**Your goal:** Word for word, retype the lines from the one containing "[0:00.00-0:01.00]" to the one containing "[0:06.00-0:07.00]" below, keeping both end lines and dropping the pictures.

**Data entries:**
━━━━━━━━

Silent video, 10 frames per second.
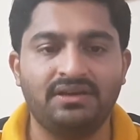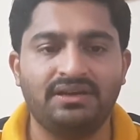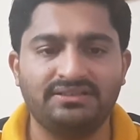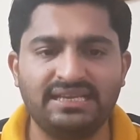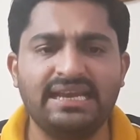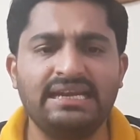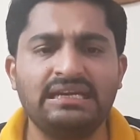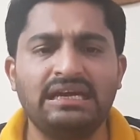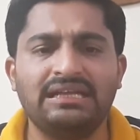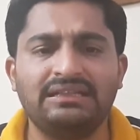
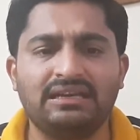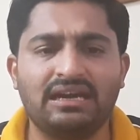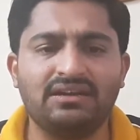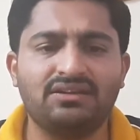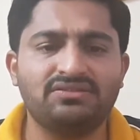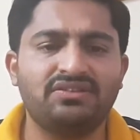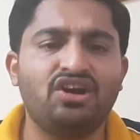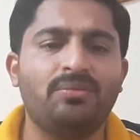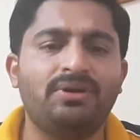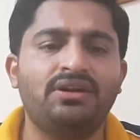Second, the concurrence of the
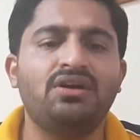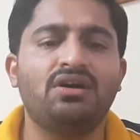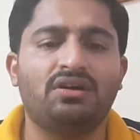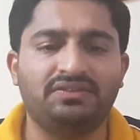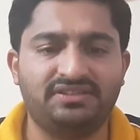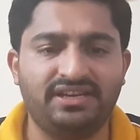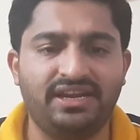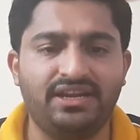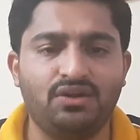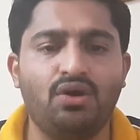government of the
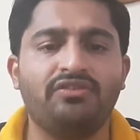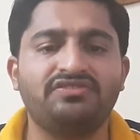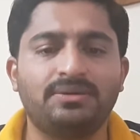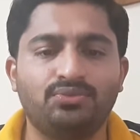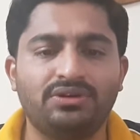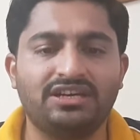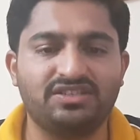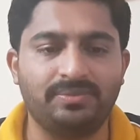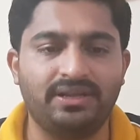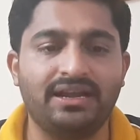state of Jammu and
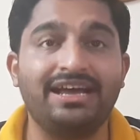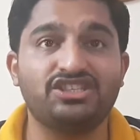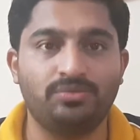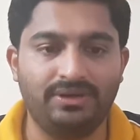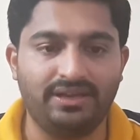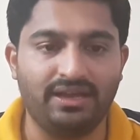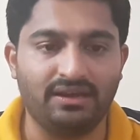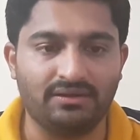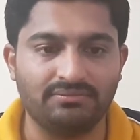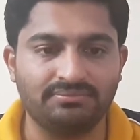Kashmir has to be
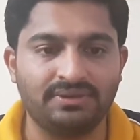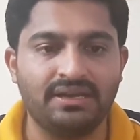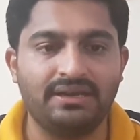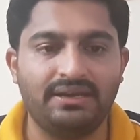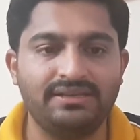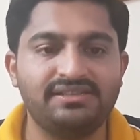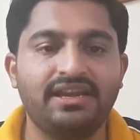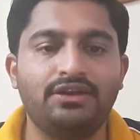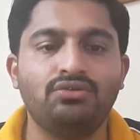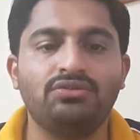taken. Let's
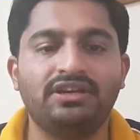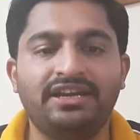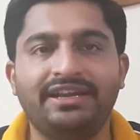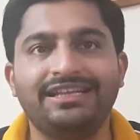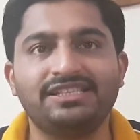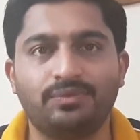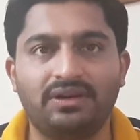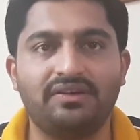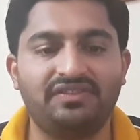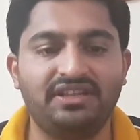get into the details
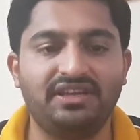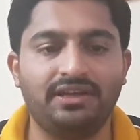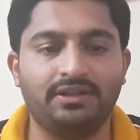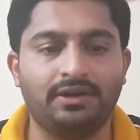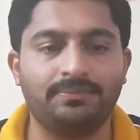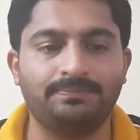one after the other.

━━━━━━━━

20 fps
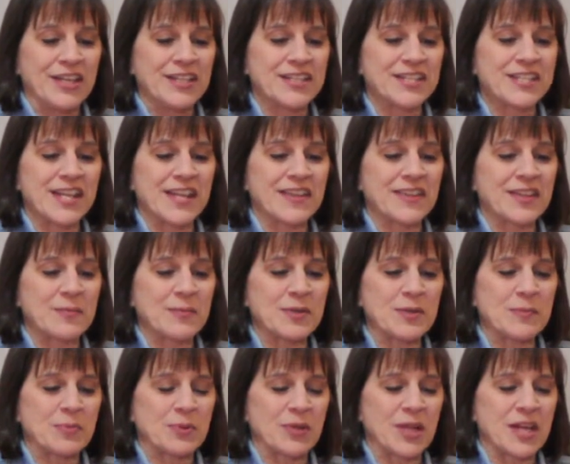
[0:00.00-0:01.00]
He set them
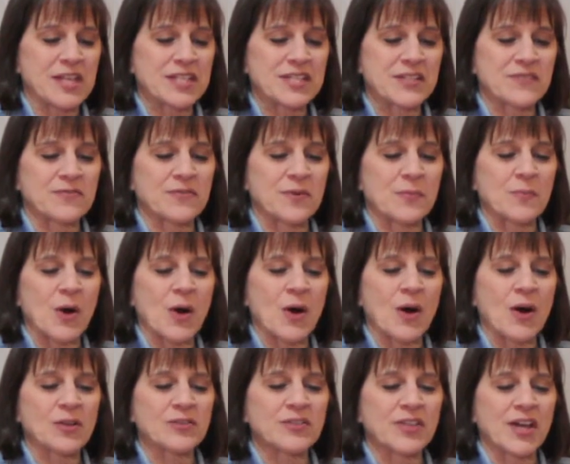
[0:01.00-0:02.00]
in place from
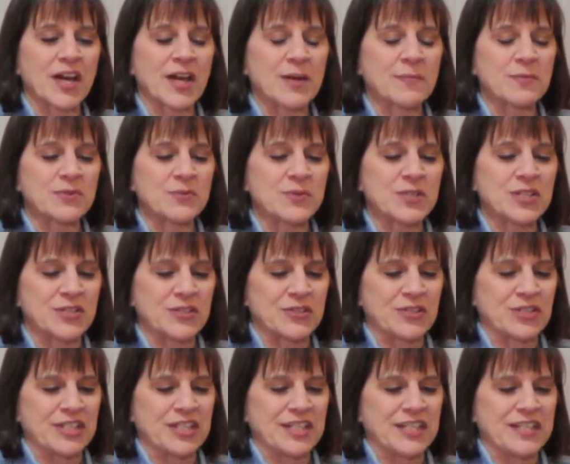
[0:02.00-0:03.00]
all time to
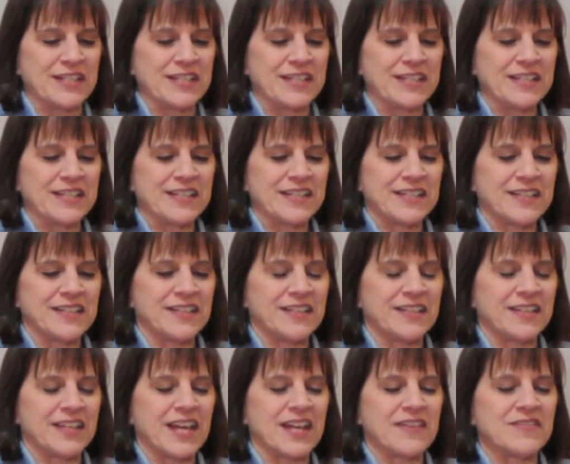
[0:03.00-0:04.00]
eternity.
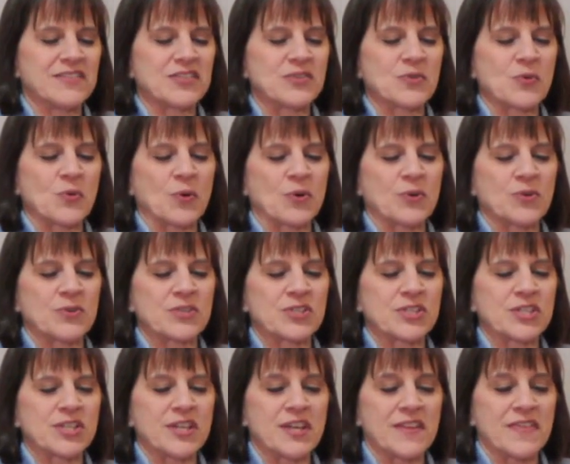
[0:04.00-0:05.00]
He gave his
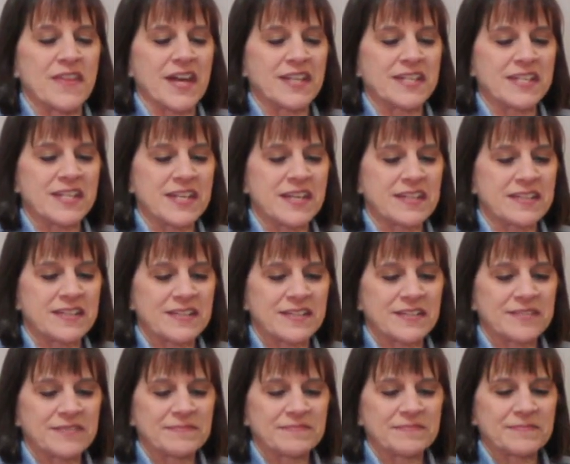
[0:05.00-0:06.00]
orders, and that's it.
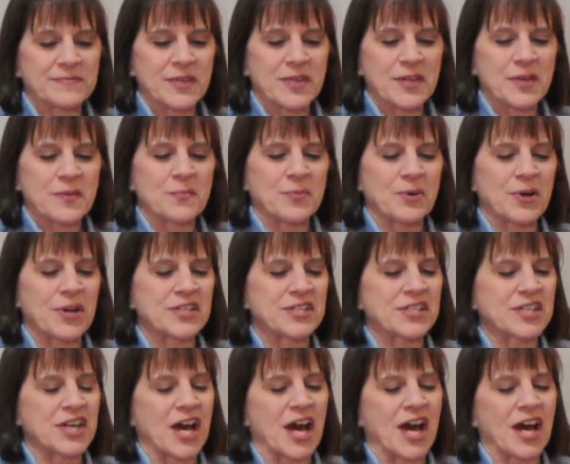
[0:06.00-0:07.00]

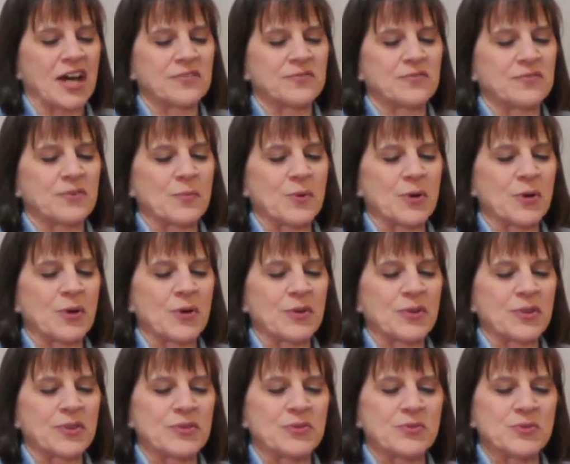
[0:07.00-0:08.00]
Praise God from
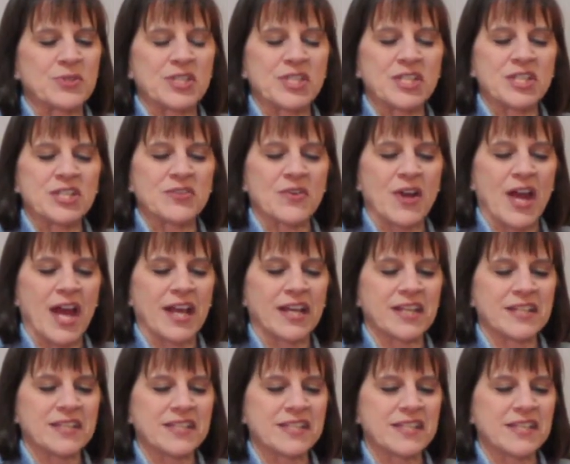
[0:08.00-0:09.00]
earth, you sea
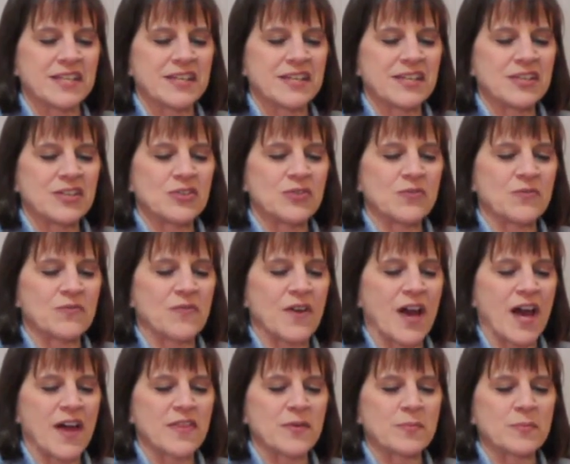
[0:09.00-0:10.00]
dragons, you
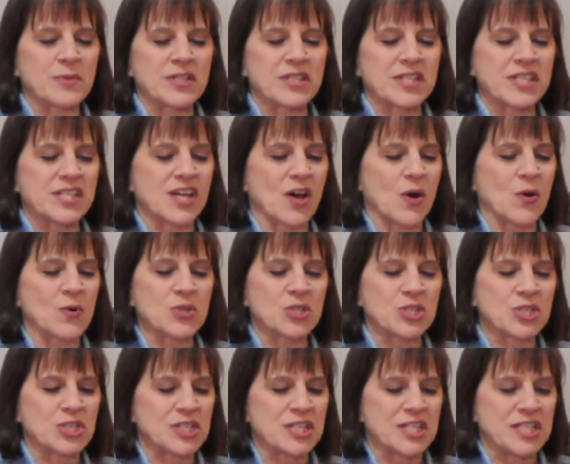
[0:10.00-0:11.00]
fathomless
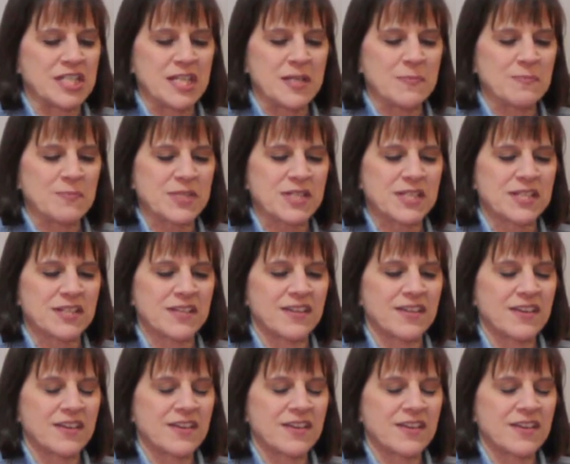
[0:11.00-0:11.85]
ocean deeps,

━━━━━━━━

**Response to this exercise:**
[0:00.00-0:01.00]
He set them
[0:01.00-0:02.00]
in place from
[0:02.00-0:03.00]
all time to
[0:03.00-0:04.00]
eternity.
[0:04.00-0:05.00]
He gave his
[0:05.00-0:06.00]
orders, and that's it.
[0:06.00-0:07.00]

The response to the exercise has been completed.